How to complete this task: Could every line below be written out exactly as it appears?

*** Data supplied ***

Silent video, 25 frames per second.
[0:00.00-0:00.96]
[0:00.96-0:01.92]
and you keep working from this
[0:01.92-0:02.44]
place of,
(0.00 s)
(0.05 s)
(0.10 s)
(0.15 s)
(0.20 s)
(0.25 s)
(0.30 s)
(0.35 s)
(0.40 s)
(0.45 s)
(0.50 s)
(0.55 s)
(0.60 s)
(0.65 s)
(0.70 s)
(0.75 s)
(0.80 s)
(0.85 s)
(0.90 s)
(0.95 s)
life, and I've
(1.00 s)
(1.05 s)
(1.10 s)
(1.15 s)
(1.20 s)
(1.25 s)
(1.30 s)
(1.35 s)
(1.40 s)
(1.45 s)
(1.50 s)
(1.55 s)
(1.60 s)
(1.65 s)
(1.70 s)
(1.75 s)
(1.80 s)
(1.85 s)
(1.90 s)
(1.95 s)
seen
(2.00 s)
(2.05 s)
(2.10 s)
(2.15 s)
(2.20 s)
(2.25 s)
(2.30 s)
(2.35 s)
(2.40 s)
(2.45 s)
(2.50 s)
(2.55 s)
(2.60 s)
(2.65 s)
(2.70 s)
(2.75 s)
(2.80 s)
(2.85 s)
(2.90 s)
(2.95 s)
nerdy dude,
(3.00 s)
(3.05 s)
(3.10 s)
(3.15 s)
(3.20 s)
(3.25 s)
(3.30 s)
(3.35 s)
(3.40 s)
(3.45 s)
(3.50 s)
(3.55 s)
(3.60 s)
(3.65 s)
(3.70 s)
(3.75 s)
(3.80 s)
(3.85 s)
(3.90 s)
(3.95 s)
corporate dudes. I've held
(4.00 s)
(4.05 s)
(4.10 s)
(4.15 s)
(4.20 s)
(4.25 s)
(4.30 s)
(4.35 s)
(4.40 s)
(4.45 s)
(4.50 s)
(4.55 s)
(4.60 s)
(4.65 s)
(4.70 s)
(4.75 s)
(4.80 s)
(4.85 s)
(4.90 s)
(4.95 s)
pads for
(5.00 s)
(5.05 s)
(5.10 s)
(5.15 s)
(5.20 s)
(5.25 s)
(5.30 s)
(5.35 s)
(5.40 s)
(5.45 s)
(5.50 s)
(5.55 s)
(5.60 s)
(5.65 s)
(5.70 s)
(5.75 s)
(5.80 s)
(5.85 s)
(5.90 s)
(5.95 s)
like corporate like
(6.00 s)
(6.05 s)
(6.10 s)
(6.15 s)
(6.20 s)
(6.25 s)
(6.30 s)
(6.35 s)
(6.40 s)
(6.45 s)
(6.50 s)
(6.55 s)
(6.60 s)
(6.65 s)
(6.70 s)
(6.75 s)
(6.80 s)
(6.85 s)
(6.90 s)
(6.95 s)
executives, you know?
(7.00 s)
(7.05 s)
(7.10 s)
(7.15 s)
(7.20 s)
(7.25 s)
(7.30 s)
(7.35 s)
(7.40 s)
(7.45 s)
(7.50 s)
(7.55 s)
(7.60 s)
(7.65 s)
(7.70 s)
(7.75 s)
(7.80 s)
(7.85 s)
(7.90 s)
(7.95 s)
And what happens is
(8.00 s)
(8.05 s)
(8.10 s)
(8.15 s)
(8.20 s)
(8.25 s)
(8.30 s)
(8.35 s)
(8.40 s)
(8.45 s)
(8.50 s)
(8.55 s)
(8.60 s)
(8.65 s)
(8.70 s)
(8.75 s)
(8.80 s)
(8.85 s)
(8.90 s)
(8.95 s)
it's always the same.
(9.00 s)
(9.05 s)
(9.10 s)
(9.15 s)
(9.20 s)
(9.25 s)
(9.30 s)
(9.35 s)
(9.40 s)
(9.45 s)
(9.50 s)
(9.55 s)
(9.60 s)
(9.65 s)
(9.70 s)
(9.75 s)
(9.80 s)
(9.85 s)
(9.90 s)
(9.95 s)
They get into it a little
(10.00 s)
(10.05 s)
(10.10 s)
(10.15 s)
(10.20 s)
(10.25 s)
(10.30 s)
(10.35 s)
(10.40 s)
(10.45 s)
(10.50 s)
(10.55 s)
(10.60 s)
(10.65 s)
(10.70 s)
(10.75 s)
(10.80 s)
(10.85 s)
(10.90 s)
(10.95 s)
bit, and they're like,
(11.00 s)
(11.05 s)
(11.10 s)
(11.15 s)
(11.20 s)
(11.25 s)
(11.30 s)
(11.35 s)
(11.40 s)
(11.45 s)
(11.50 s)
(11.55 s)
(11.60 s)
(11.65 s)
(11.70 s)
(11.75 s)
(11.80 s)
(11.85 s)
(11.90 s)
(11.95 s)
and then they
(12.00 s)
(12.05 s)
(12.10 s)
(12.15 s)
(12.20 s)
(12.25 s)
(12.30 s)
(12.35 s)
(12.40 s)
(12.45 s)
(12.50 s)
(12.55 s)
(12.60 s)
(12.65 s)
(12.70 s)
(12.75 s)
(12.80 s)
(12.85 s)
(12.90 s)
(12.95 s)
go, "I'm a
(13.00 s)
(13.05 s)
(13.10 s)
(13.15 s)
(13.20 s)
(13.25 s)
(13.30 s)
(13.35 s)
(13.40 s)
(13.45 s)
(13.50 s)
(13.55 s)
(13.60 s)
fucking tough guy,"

***

Task output:
Silent video, 25 frames per second.
[0:00.00-0:00.96]
[0:00.96-0:01.92]
and you keep working from this
[0:01.92-0:02.44]
place of,
(0.00 s)
(0.05 s)
(0.10 s)
(0.15 s)
(0.20 s)
(0.25 s)
(0.30 s)
(0.35 s)
(0.40 s)
(0.45 s)
(0.50 s)
(0.55 s)
(0.60 s)
(0.65 s)
(0.70 s)
(0.75 s)
(0.80 s)
(0.85 s)
(0.90 s)
(0.95 s)
life, and I've
(1.00 s)
(1.05 s)
(1.10 s)
(1.15 s)
(1.20 s)
(1.25 s)
(1.30 s)
(1.35 s)
(1.40 s)
(1.45 s)
(1.50 s)
(1.55 s)
(1.60 s)
(1.65 s)
(1.70 s)
(1.75 s)
(1.80 s)
(1.85 s)
(1.90 s)
(1.95 s)
seen
(2.00 s)
(2.05 s)
(2.10 s)
(2.15 s)
(2.20 s)
(2.25 s)
(2.30 s)
(2.35 s)
(2.40 s)
(2.45 s)
(2.50 s)
(2.55 s)
(2.60 s)
(2.65 s)
(2.70 s)
(2.75 s)
(2.80 s)
(2.85 s)
(2.90 s)
(2.95 s)
nerdy dude,
(3.00 s)
(3.05 s)
(3.10 s)
(3.15 s)
(3.20 s)
(3.25 s)
(3.30 s)
(3.35 s)
(3.40 s)
(3.45 s)
(3.50 s)
(3.55 s)
(3.60 s)
(3.65 s)
(3.70 s)
(3.75 s)
(3.80 s)
(3.85 s)
(3.90 s)
(3.95 s)
corporate dudes. I've held
(4.00 s)
(4.05 s)
(4.10 s)
(4.15 s)
(4.20 s)
(4.25 s)
(4.30 s)
(4.35 s)
(4.40 s)
(4.45 s)
(4.50 s)
(4.55 s)
(4.60 s)
(4.65 s)
(4.70 s)
(4.75 s)
(4.80 s)
(4.85 s)
(4.90 s)
(4.95 s)
pads for
(5.00 s)
(5.05 s)
(5.10 s)
(5.15 s)
(5.20 s)
(5.25 s)
(5.30 s)
(5.35 s)
(5.40 s)
(5.45 s)
(5.50 s)
(5.55 s)
(5.60 s)
(5.65 s)
(5.70 s)
(5.75 s)
(5.80 s)
(5.85 s)
(5.90 s)
(5.95 s)
like corporate like
(6.00 s)
(6.05 s)
(6.10 s)
(6.15 s)
(6.20 s)
(6.25 s)
(6.30 s)
(6.35 s)
(6.40 s)
(6.45 s)
(6.50 s)
(6.55 s)
(6.60 s)
(6.65 s)
(6.70 s)
(6.75 s)
(6.80 s)
(6.85 s)
(6.90 s)
(6.95 s)
executives, you know?
(7.00 s)
(7.05 s)
(7.10 s)
(7.15 s)
(7.20 s)
(7.25 s)
(7.30 s)
(7.35 s)
(7.40 s)
(7.45 s)
(7.50 s)
(7.55 s)
(7.60 s)
(7.65 s)
(7.70 s)
(7.75 s)
(7.80 s)
(7.85 s)
(7.90 s)
(7.95 s)
And what happens is
(8.00 s)
(8.05 s)
(8.10 s)
(8.15 s)
(8.20 s)
(8.25 s)
(8.30 s)
(8.35 s)
(8.40 s)
(8.45 s)
(8.50 s)
(8.55 s)
(8.60 s)
(8.65 s)
(8.70 s)
(8.75 s)
(8.80 s)
(8.85 s)
(8.90 s)
(8.95 s)
it's always the same.
(9.00 s)
(9.05 s)
(9.10 s)
(9.15 s)
(9.20 s)
(9.25 s)
(9.30 s)
(9.35 s)
(9.40 s)
(9.45 s)
(9.50 s)
(9.55 s)
(9.60 s)
(9.65 s)
(9.70 s)
(9.75 s)
(9.80 s)
(9.85 s)
(9.90 s)
(9.95 s)
They get into it a little
(10.00 s)
(10.05 s)
(10.10 s)
(10.15 s)
(10.20 s)
(10.25 s)
(10.30 s)
(10.35 s)
(10.40 s)
(10.45 s)
(10.50 s)
(10.55 s)
(10.60 s)
(10.65 s)
(10.70 s)
(10.75 s)
(10.80 s)
(10.85 s)
(10.90 s)
(10.95 s)
bit, and they're like,
(11.00 s)
(11.05 s)
(11.10 s)
(11.15 s)
(11.20 s)
(11.25 s)
(11.30 s)
(11.35 s)
(11.40 s)
(11.45 s)
(11.50 s)
(11.55 s)
(11.60 s)
(11.65 s)
(11.70 s)
(11.75 s)
(11.80 s)
(11.85 s)
(11.90 s)
(11.95 s)
and then they
(12.00 s)
(12.05 s)
(12.10 s)
(12.15 s)
(12.20 s)
(12.25 s)
(12.30 s)
(12.35 s)
(12.40 s)
(12.45 s)
(12.50 s)
(12.55 s)
(12.60 s)
(12.65 s)
(12.70 s)
(12.75 s)
(12.80 s)
(12.85 s)
(12.90 s)
(12.95 s)
go, "I'm a
(13.00 s)
(13.05 s)
(13.10 s)
(13.15 s)
(13.20 s)
(13.25 s)
(13.30 s)
(13.35 s)
(13.40 s)
(13.45 s)
(13.50 s)
(13.55 s)
(13.60 s)
fucking tough guy,"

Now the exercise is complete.